Will Robots Really “Steal Our Jobs”?

As we move into an increasingly AI, machine learning and algorithm-powered world, it seems that the definite source of money and income in the future will be in conjunction with whatever we have the robots do. According to experts, we are constantly enhancing all manner of programs and algorithms to replicate what humans can do, which could open up possibilities for us to do other things. But perhaps we don’t quite realise exactly what AI and advanced programming are already doing for us. Let’s take a look.

Virtual Robots

We have several examples of algorithms and machine learning working for us already, as well as traditional programming. One of the major examples is in the gaming industry. Playing multiplayer battle royale games such as Fortnite might include playing against other people, but there is an element of interacting with the environment, which are all programmed NPCs.

In fact, games as old as 2001’s Black & White and the virtual pet Tamagotchi have experimented with AI to adjust the behaviour of non-playable characters.
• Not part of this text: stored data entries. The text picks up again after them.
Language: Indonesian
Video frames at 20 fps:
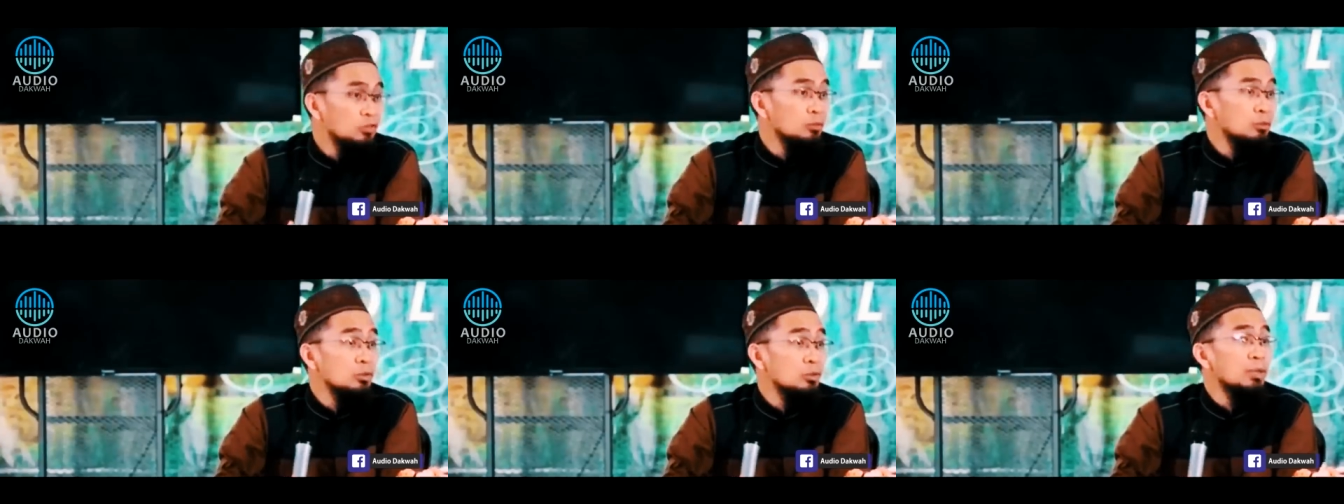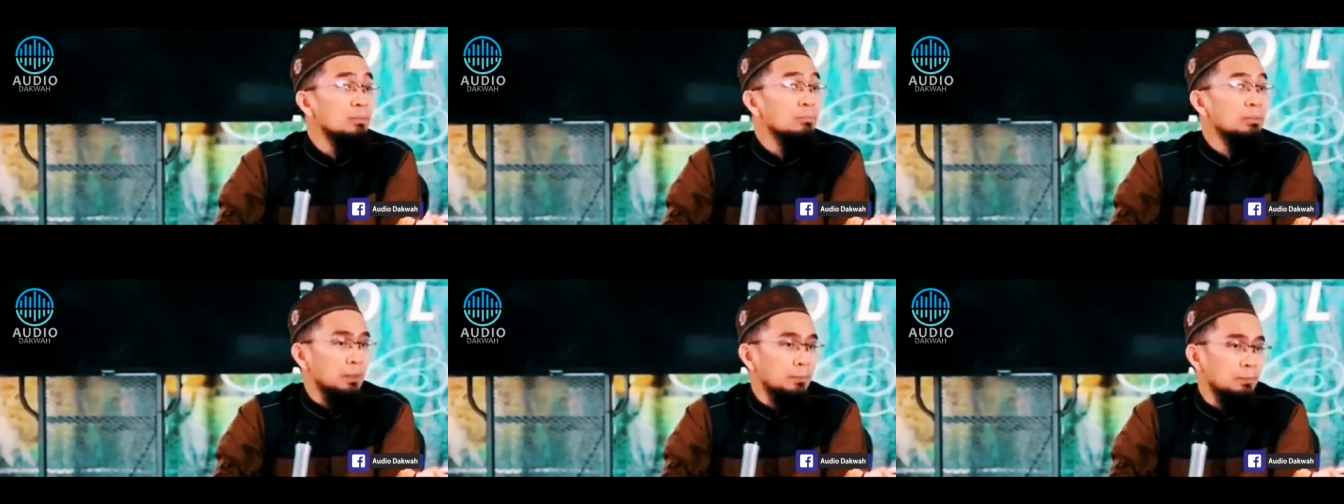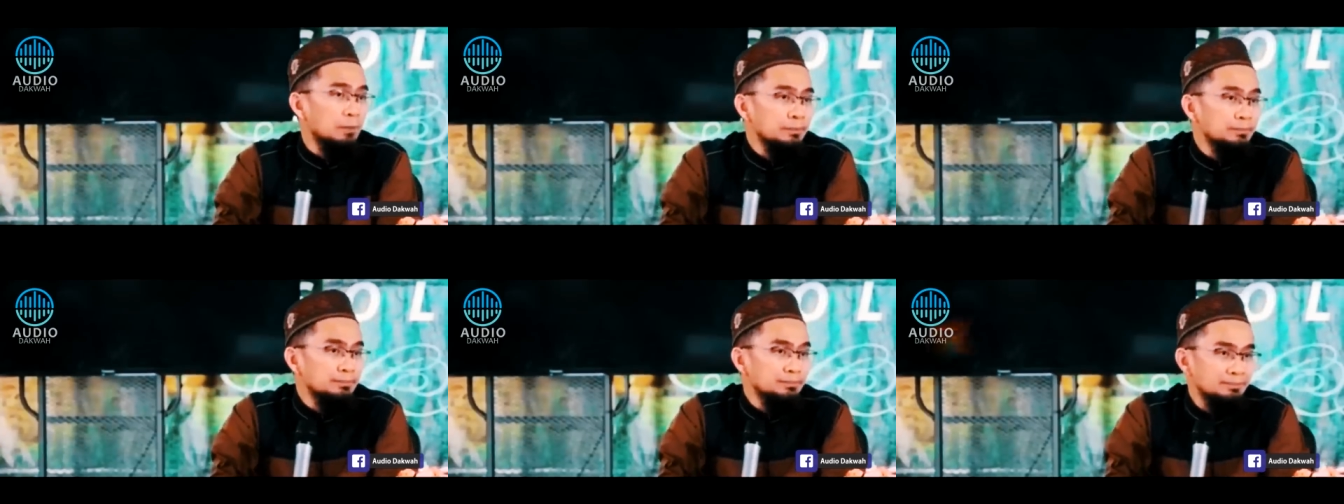subuh jam
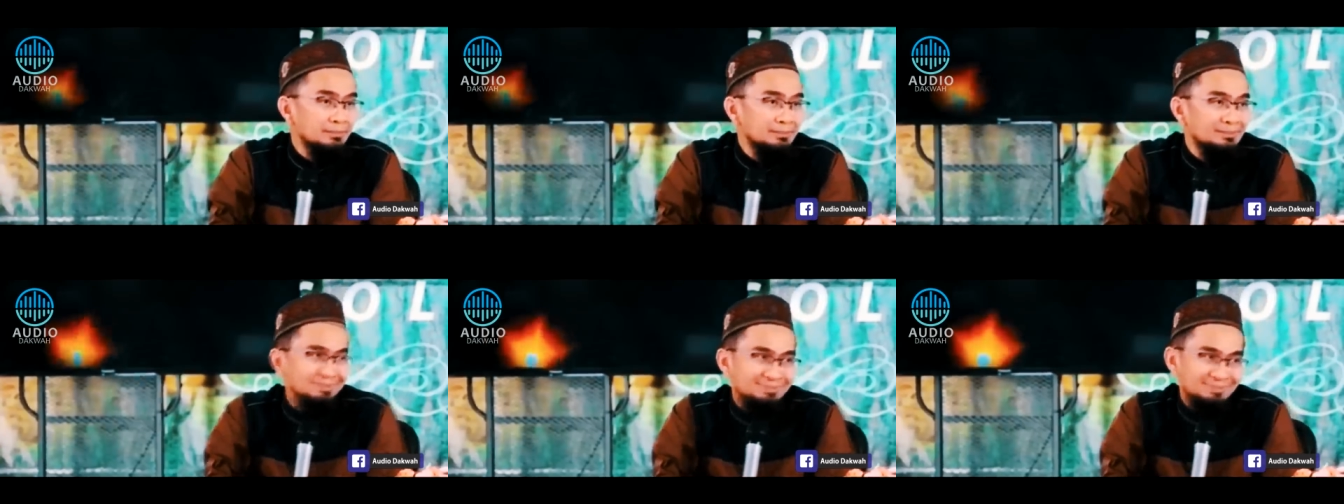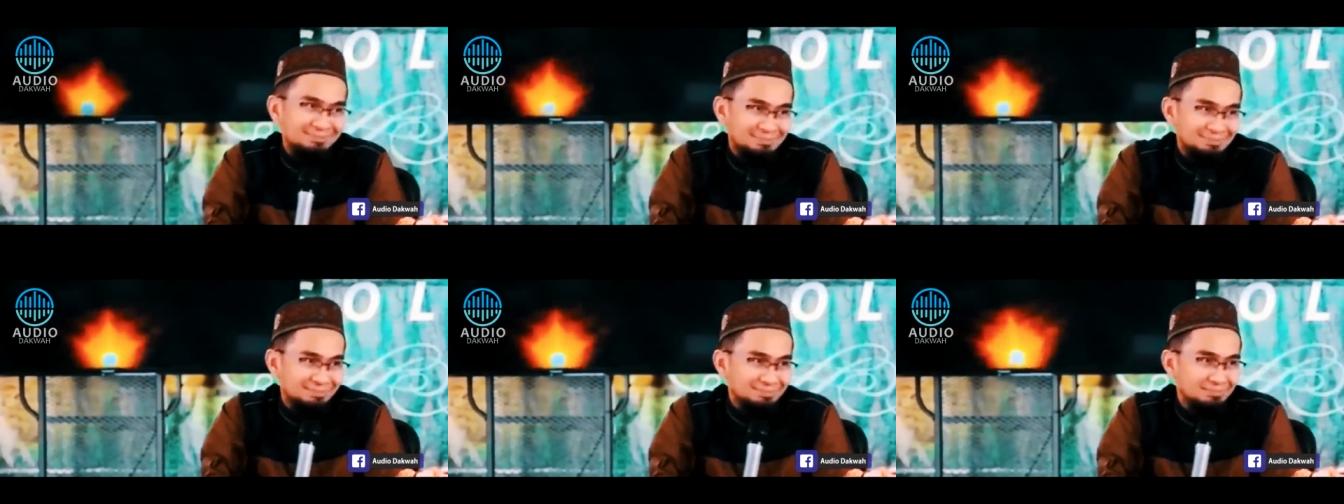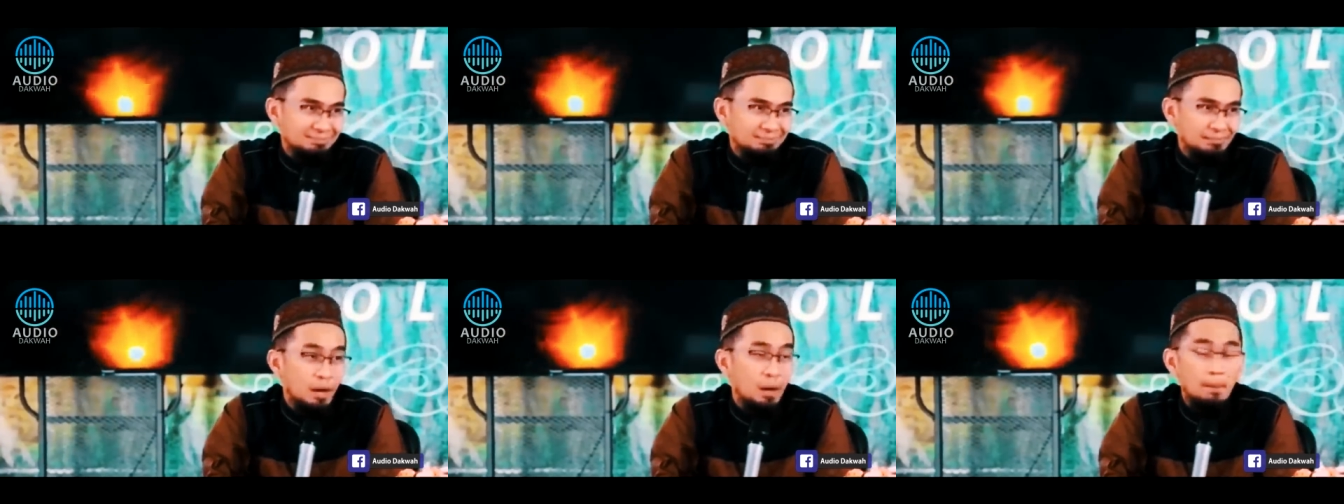berapa?
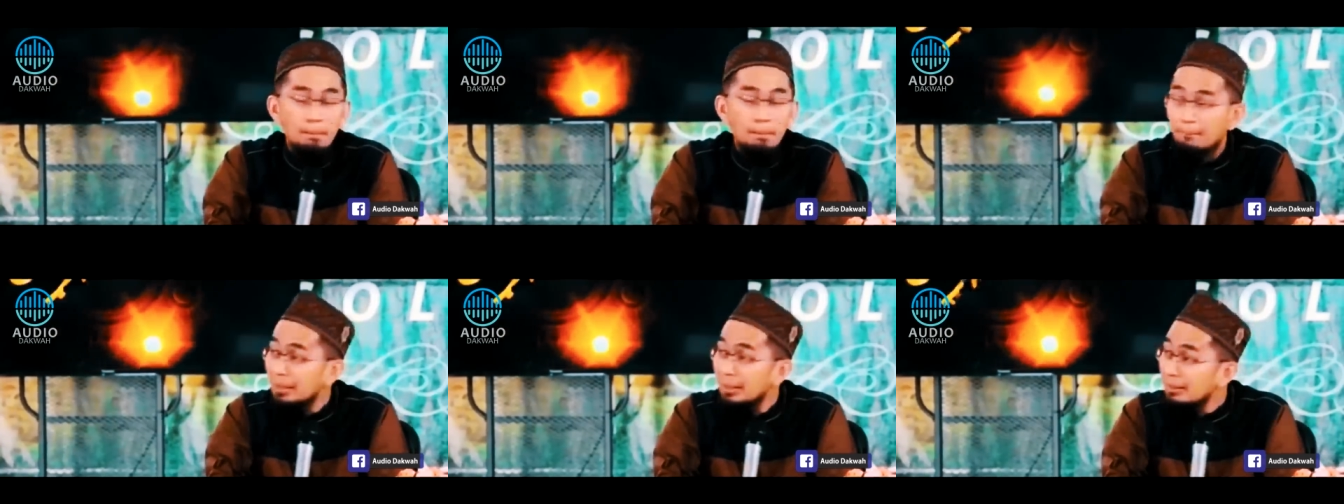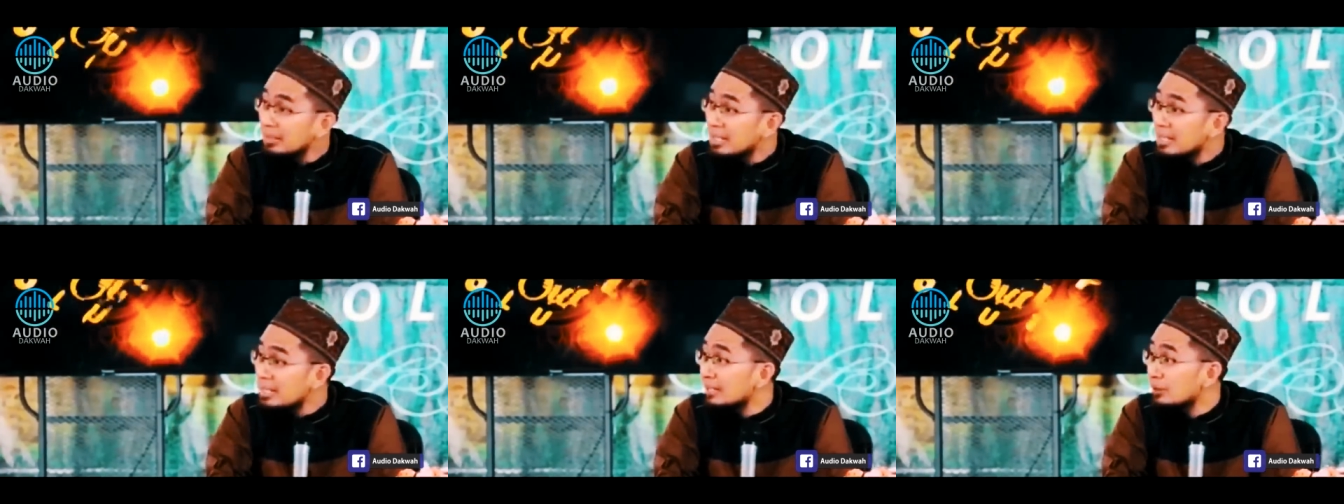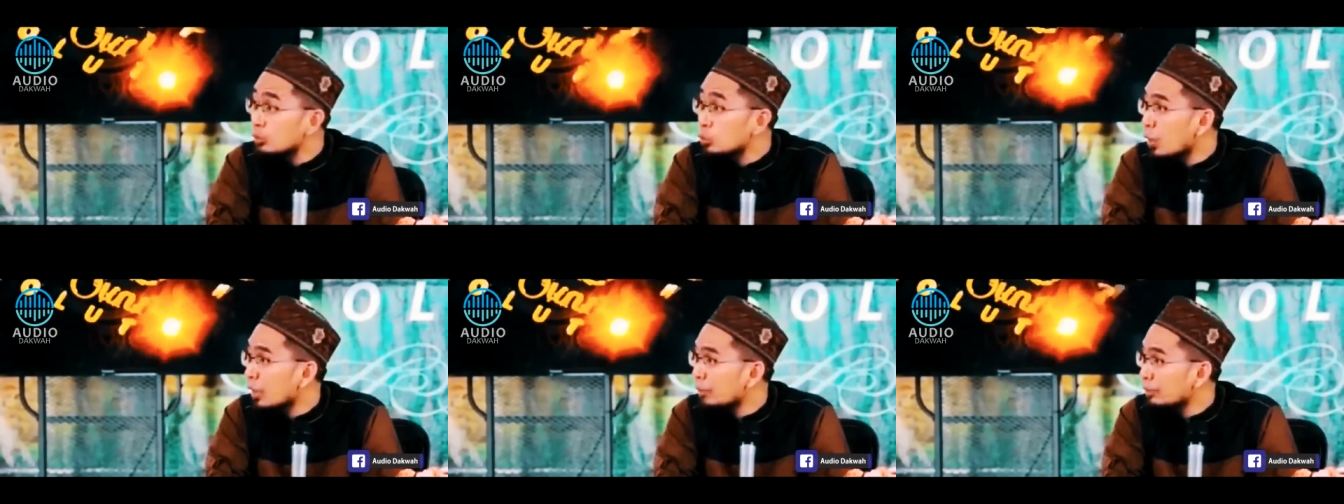4.32
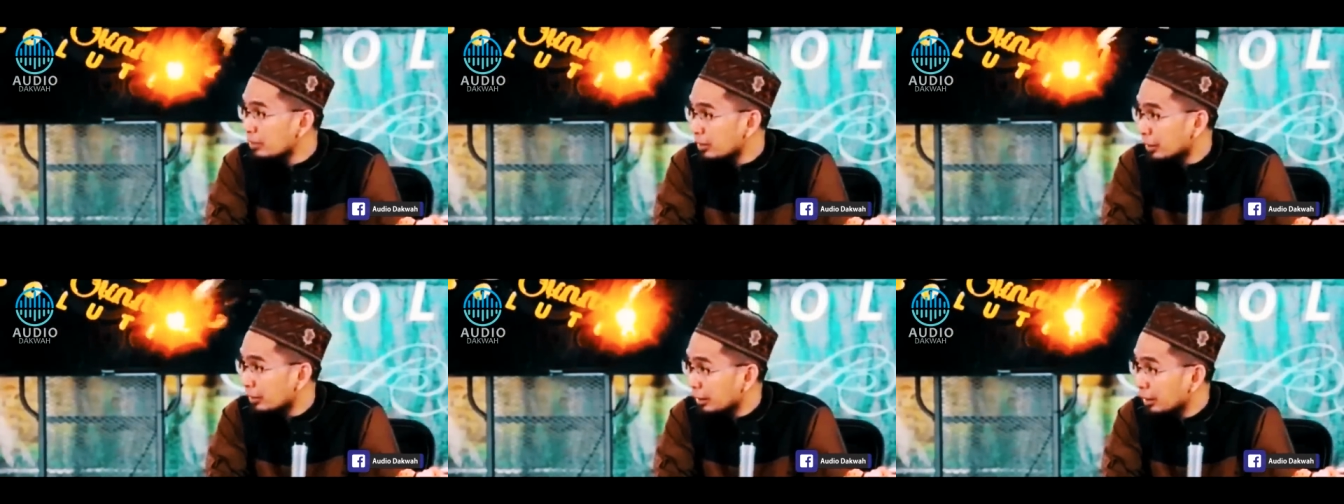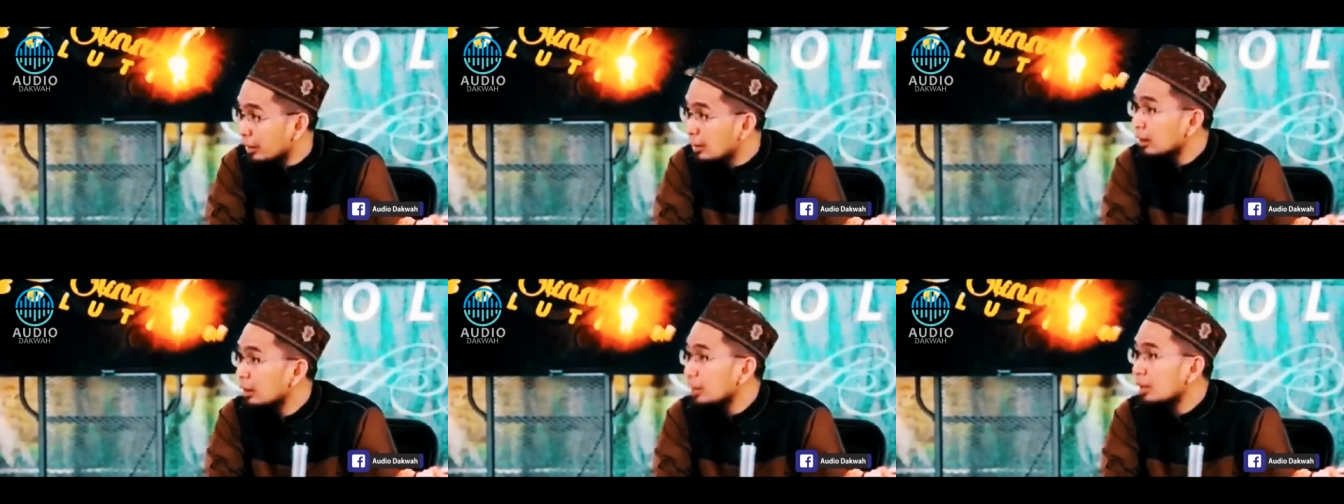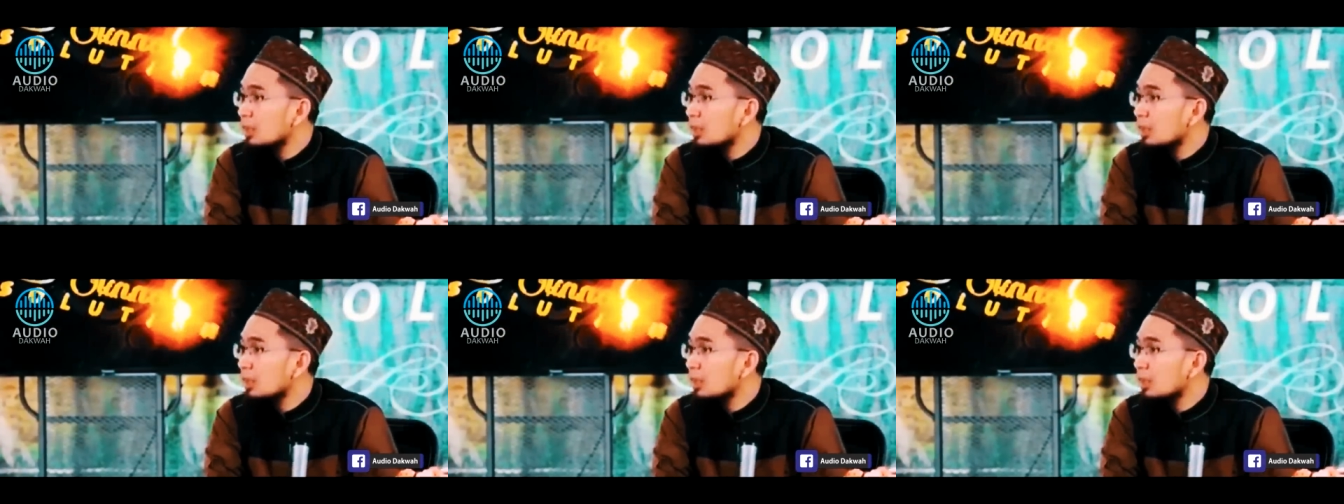misalnya. ya.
Pokemon Go remains popular for smartphones and uses complex programs in order for your smartphone to know what to do when it encounters various aspects of your direct environment. As MagicalVegas’s great collection of casino and slot games shows, each one is programmed to give a set of results for each game that reflect fairness for players, all conducted through a program with a feedback loop.

Anything that is coded to use cues and pre-programmed information to perform tasks is an example of machine learning, which forms the basis of AI and the robotics we imagine of the future. Chatbots, for instance, help free up customer service personnel to deal with concerns that don’t just require a quick fix based on pre-set information, keywords and patterns. Many of the things we do online and on our phones are based on the coding that uses pre-set algorithms and programs that are coded to respond in certain ways to certain stimuli.

Mars Rover

Physical AI

Most people think of robots and what they can do for us. But, while the Channel 4 show Humans may have given us a bit of a false representation of what exactly AI would be in the near future, examples such as the Ocado factory powered by robots shows what they are doing here and now.

The factory was powered by smart robots, which helped pack bags and worked alone in the factory, programmed not to bang into one another and find the best route around the factory. Much like driverless cars, which appear to be receiving bad press through some of the accidents, the Ocado factory wasn’t equipped for the fire that decimated much of the stock.

A robot and a doctor

The cautionary tale isn’t against robots, but it’s equipping robots with a human-like sense of danger, such as smoke detectors. Stronger machine learning may swoop in to fix this issue and be able to report back its findings in order to improve. Indeed, many robots perform tasks – and have done for decades – which has enabled us to work in areas that the machines couldn’t possibly, such as creative industries.

When used correctly, robots could lighten the workload of many people and overseen correctly could open up job opportunity for people to do other things. Not necessarily stealing human jobs, robots and new tech are expected to free time and energy to enable people to work in other sectors and develop ideas to better everyone, rather than perform jobs that robots could do. Sources of income in the future won’t be jeopardised by robots, but will work in tandem with it.